Один из самых «новомирских» авторов Владимир Максимов долгое время состоял членом редколлегии журнала «Октябрь», тем самым как бы демонстрируя свое отношение «к схватке».

— Не понимаю, вы оставляете роман в редакции или нет? Если нет, мы напрасно теряем время, — произнес Ю. И., видя мое смущение. — Ладно, оставляйте рукопись, а я даю слово, что ваш визит в «Октябрь» останется тайной… конечно, если рукопись мы отвергнем, как и все другие журналы, где, я уверен, вы уже побывали, прежде чем прийти сюда.
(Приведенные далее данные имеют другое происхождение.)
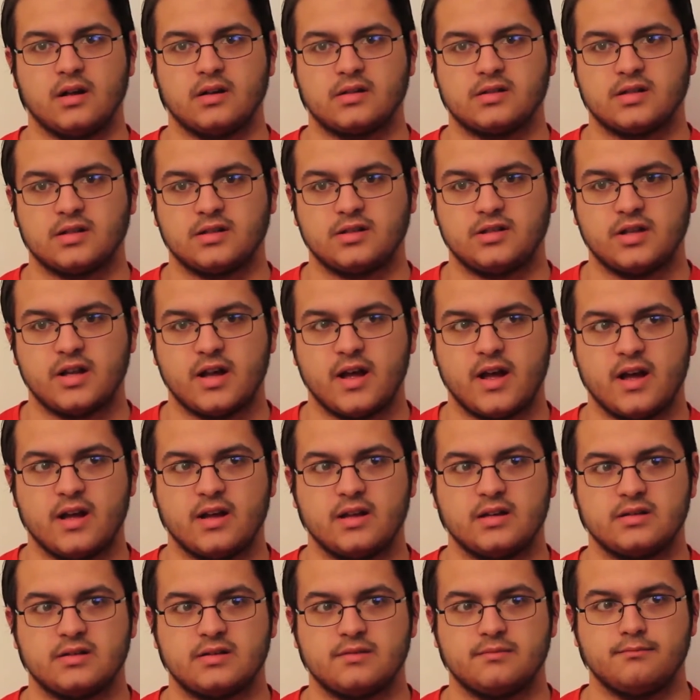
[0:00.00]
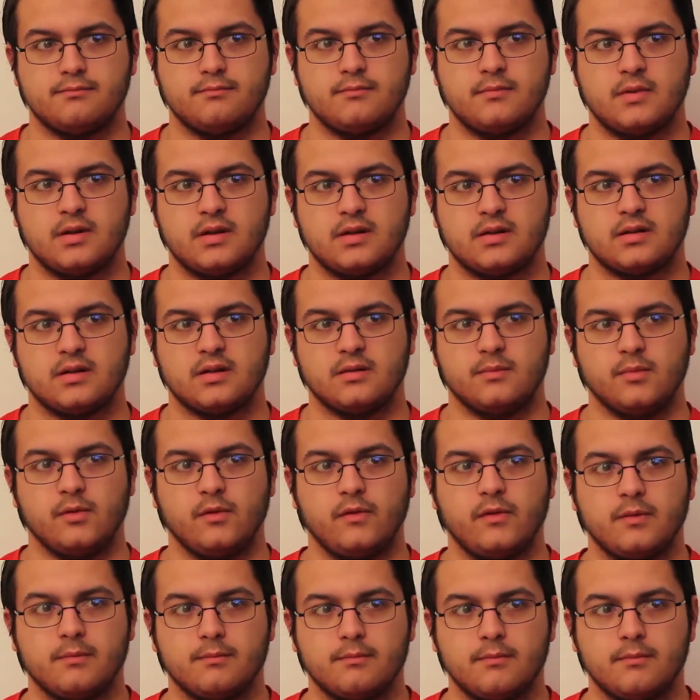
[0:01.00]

such as the movie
Я кивнул, презирая себя не столько за приход в редакцию «Октября», сколько за облегчение, с которым встретил снисходительный компромисс, предложенный Идашкиным.

— Ответ вам сообщим через десять дней.

Недоверчиво пожав плечами, я покинул редакцию, не испытывая никакого облегчения от потощавшего своего портфеля.

В жизни мне не часто доводилось проходить испытание страхом. Жестокие драки обходили меня стороной, хоть я был и не из пугливых; злые люди не щекотали бок ножом в темном переулке, хоть, как нарочно, меня часто тянуло в темные переулки; на краю пропасти не стоял, тонуть и гореть не приходилось, Комитет госбезопасности за воротник не встряхивал — до эпопеи, связанной с отъездом дочери в эмиграцию, оставалось почти пять лет. Так что жизнь моя пока не отмечалась особыми страхами… Но по пути из редакции «Октября» к вокзалу я испытывал самый настоящий ужас. «Вернись, идиот, — говорил я себе, — возьми назад рукопись. Тебе же никто из порядочных людей не протянет руки. Опусти в автомат „двушку“, позвони в редакцию и скажи Идашкину: „Оставьте мою затею в покое, суньте рукопись в мусорное ведро“» …Но я тупо плелся к вокзалу, складывал в кармане кукиш, разговаривая с собой, как с посторонним человеком, и остужая горячую голову мыслью о том, что «Октябрь» также отвергнет рукопись.